Regarding his transfer, his defense team is also concerned about the conditions at the Pennsylvania detention center. The facility is operated by private prison company The GEO Group, Inc. and holds up to 1,876 people. It was a former federal prison that was reopened in 2021 by the Biden administration as an ICE detention center.

In August, Chaofeng Ge, a 32-year-old Chinese citizen who was detained at the facility, was pronounced dead after he was found hanging by the neck and unresponsive in the shower by staff members.

Abrego Garcia’s attorneys referenced the man’s hanging in their court filings and echoed activists’ concerns about the facility. Several people spoke of “inhumane, punitive and dangerous conditions” at the center in a 2024 report by Temple University law students and the immigrant rights organization Juntos.

“Conditions at Moshannon are also deeply concerning—a detainee died by hanging last month, there have been recent reports of assaults, inadequate medical care, and insufficient food, and the Department of Homeland Security abruptly terminated an internal investigation into allegations of excessive force and abuses by guards at the facility,” the filing states.

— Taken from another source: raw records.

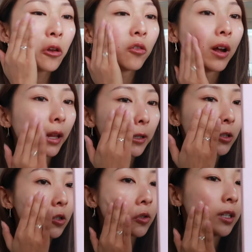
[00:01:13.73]
so I like
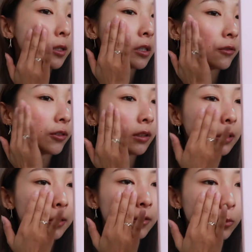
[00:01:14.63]
to treat it
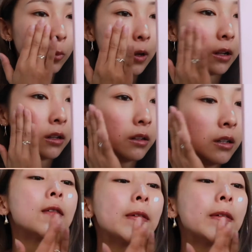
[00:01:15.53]
differently as well.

U.S. Rep. Mary Gay Scanlon was denied access to the facility earlier this month, and told WHYY News her constituents have complained about conditions there.

“There’s a lot of concerns that arise when you have the government incarcerating people and hiding what’s going on behind those walls — and that’s the purpose for doing oversight,” Scanlon said at the time.

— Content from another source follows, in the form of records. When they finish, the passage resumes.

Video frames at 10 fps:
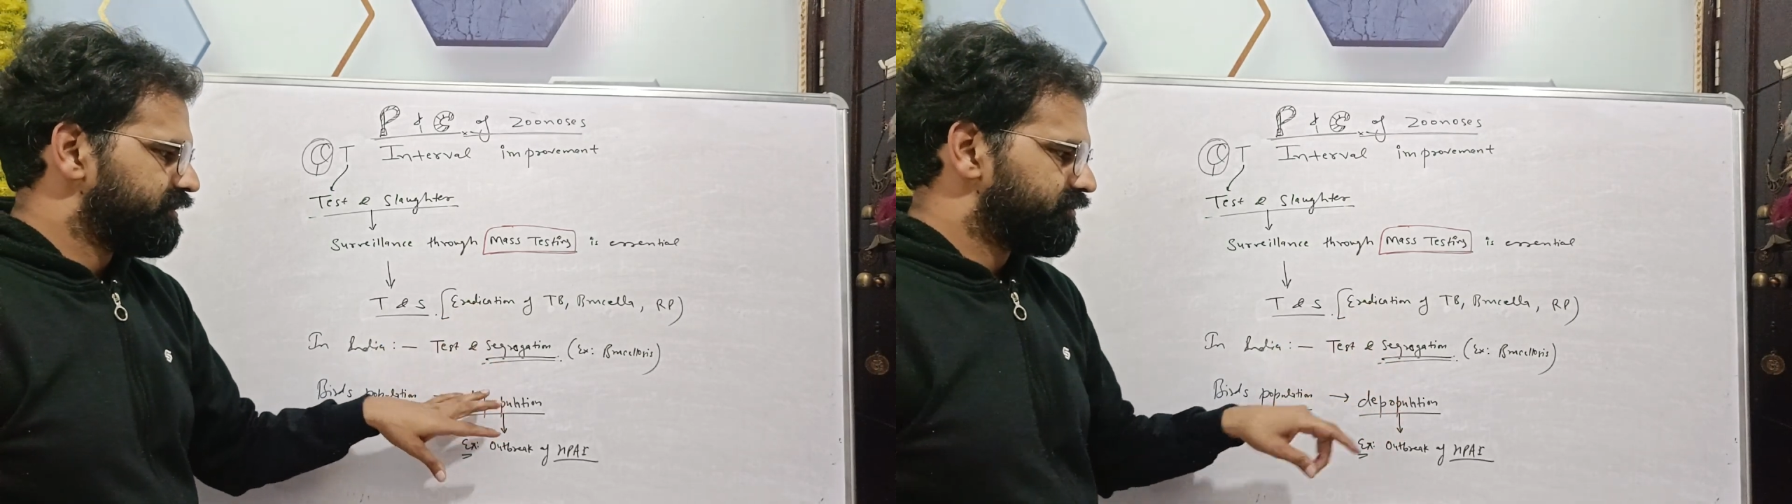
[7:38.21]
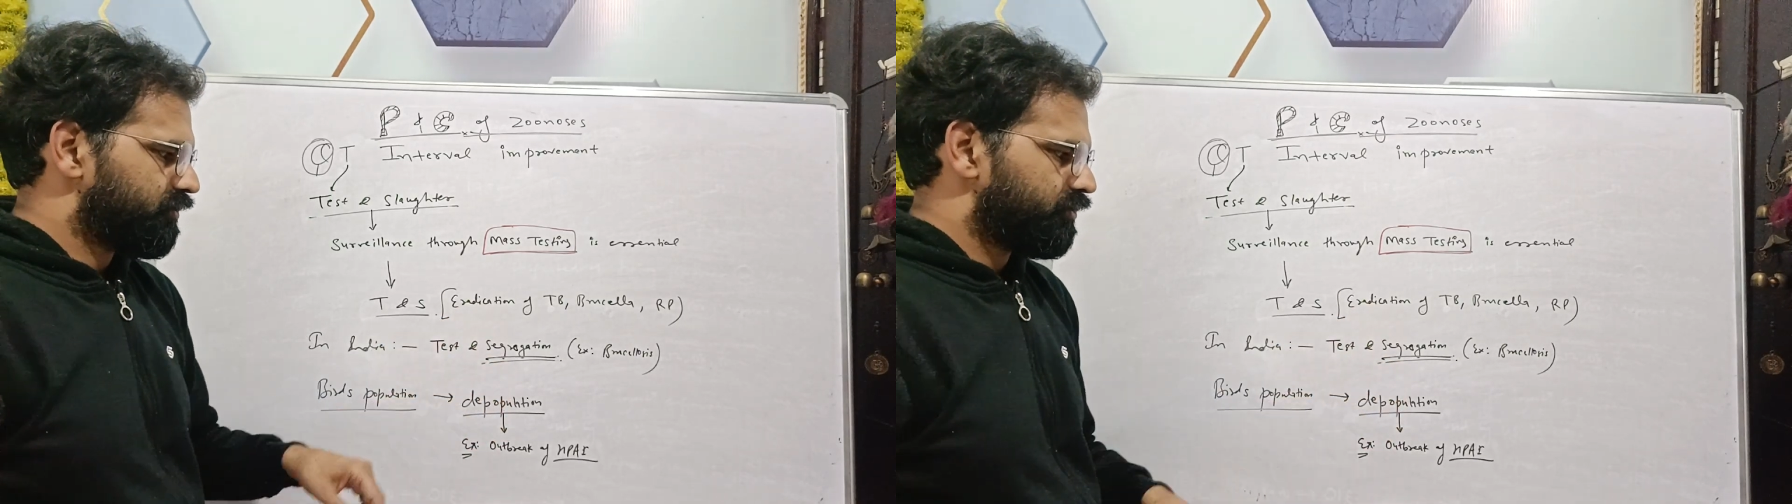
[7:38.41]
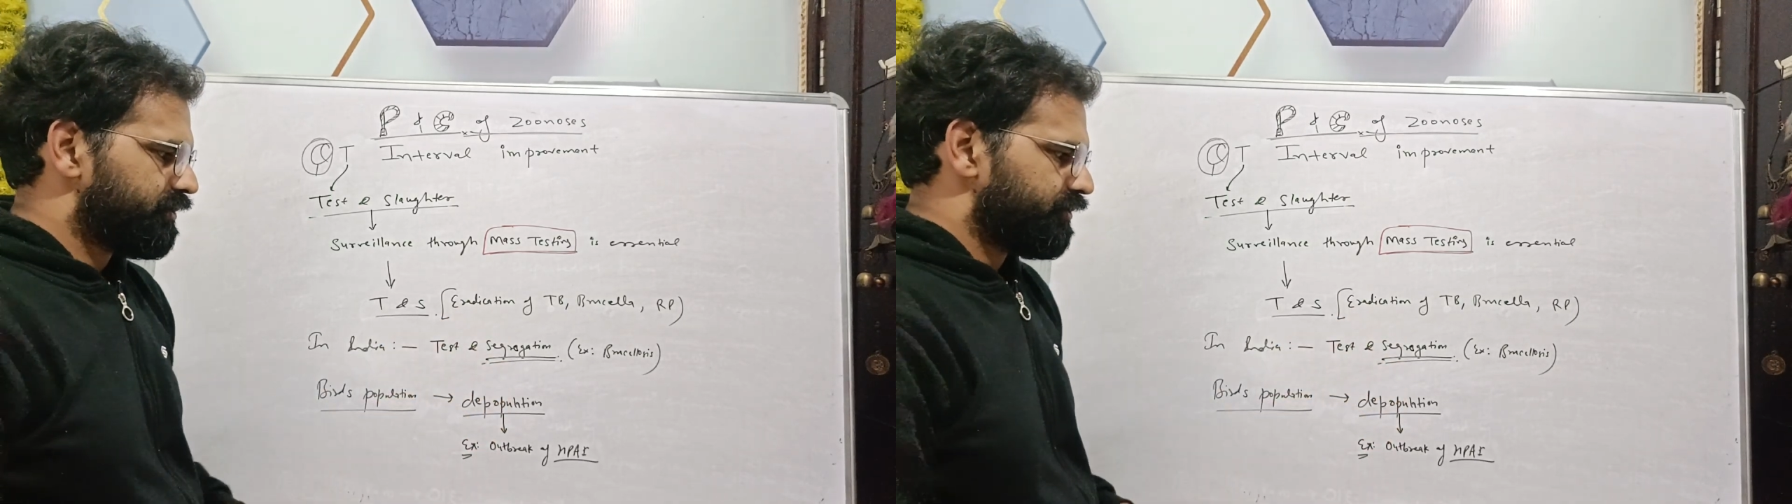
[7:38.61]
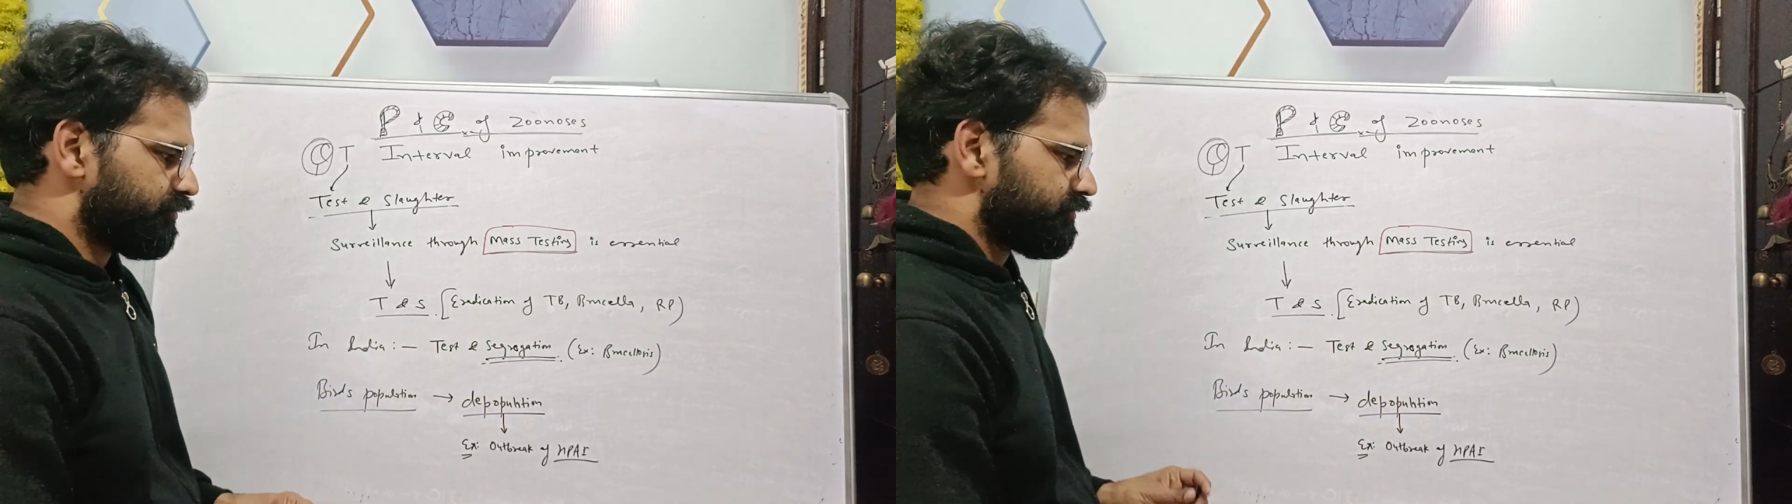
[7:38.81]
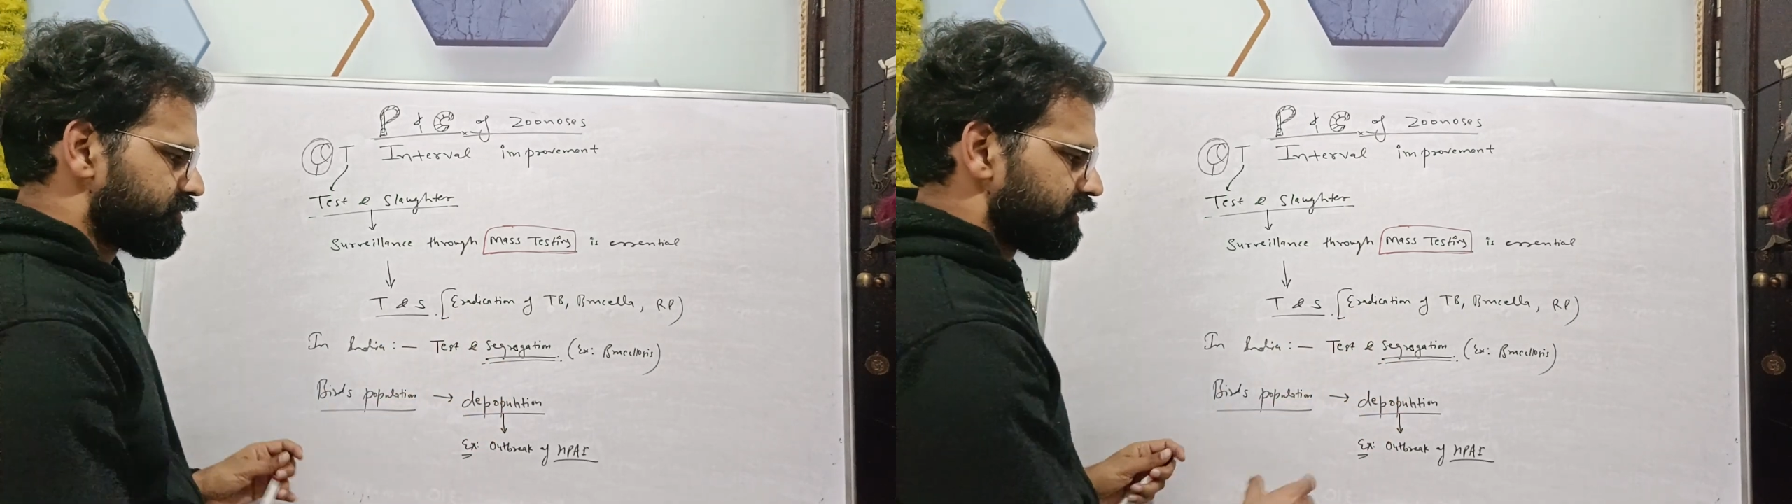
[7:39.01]
is not
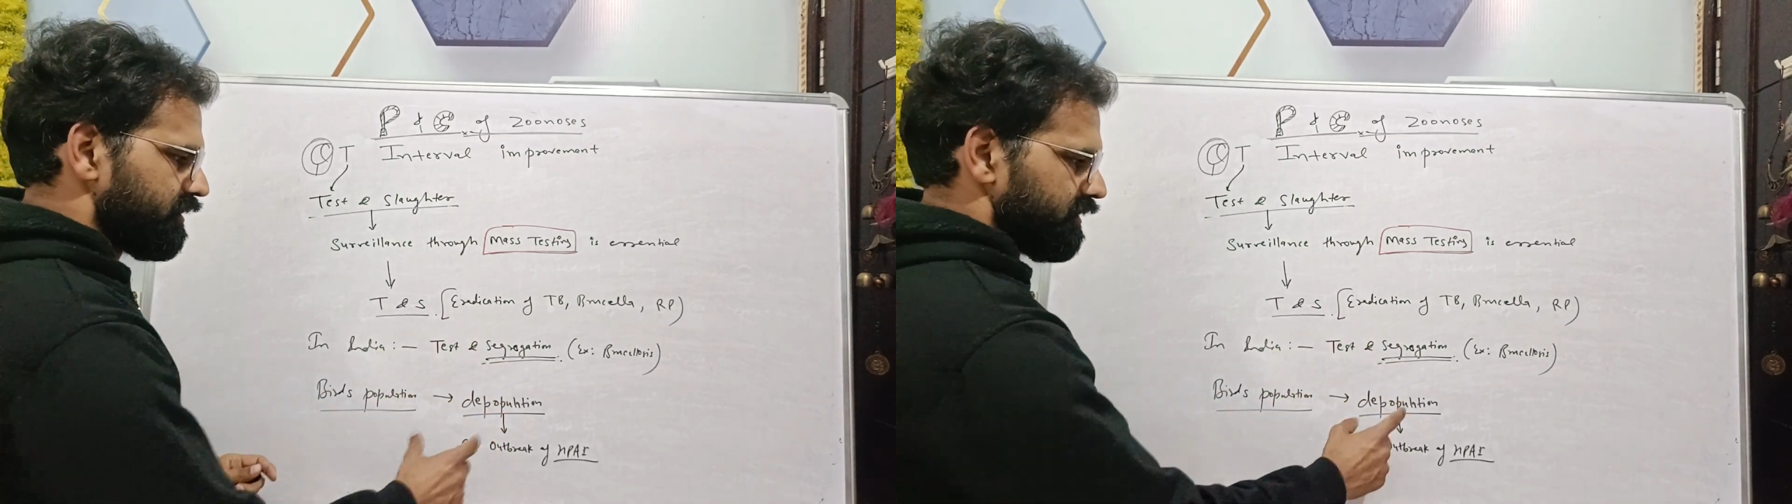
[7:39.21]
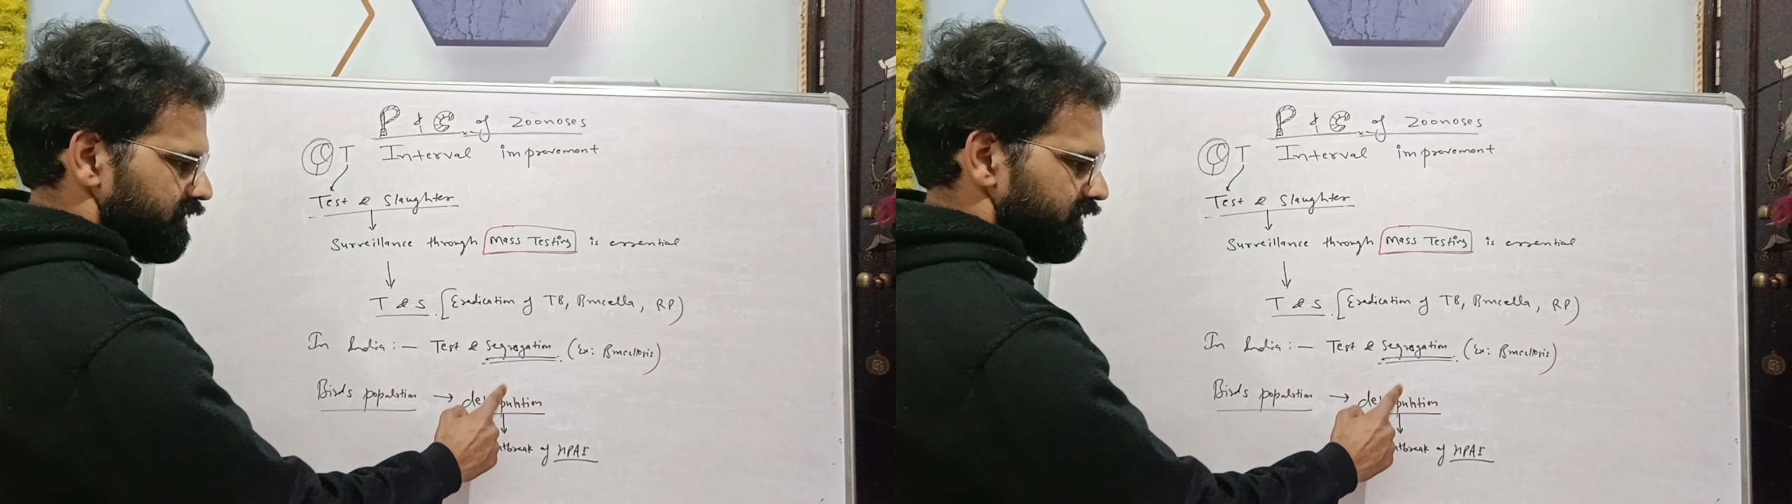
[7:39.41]
used.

Advocates have called on the Clearfield County Commissioners to end its contract with ICE, which allows the federal agency to lease the former federal prison.

Jasmine Rivera, executive director of the Pennsylvania Immigration Coalition, a statewide immigrant rights organization, said Abrego Garcia’s transfer to the facility “is yet another example of exactly why we need to shut down Moshannon detention center.”

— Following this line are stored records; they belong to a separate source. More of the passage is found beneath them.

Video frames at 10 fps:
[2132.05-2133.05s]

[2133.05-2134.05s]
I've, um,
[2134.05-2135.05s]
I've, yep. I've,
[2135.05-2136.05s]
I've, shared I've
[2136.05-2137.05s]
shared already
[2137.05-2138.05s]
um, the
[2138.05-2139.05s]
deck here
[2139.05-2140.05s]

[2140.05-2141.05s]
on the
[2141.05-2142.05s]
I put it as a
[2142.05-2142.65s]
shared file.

“This is a facility that has a track record of abuse since it opened in 2021,” she said. “Two people have died in this prison, and we’ve only ever heard from those being detained there that conditions have gotten even worse in 2025.”

The Shut Down Detention Campaign is holding a rally in solidarity with Abrego Garcia on Monday outside of the detention center.

ICE did not immediately respond to a request for comment over concerns about conditions at Moshannon.

In the aftermath of Ge’s death in August, the agency said in a statement that it is “committed to ensuring that all those in its custody reside in safe, secure, and humane environments.”

According to Transactional Records Access Clearinghouse, or TRAC, more than 1,400 people were detained at Moshannon as of Sept. 15, the highest population the center has seen so far this year.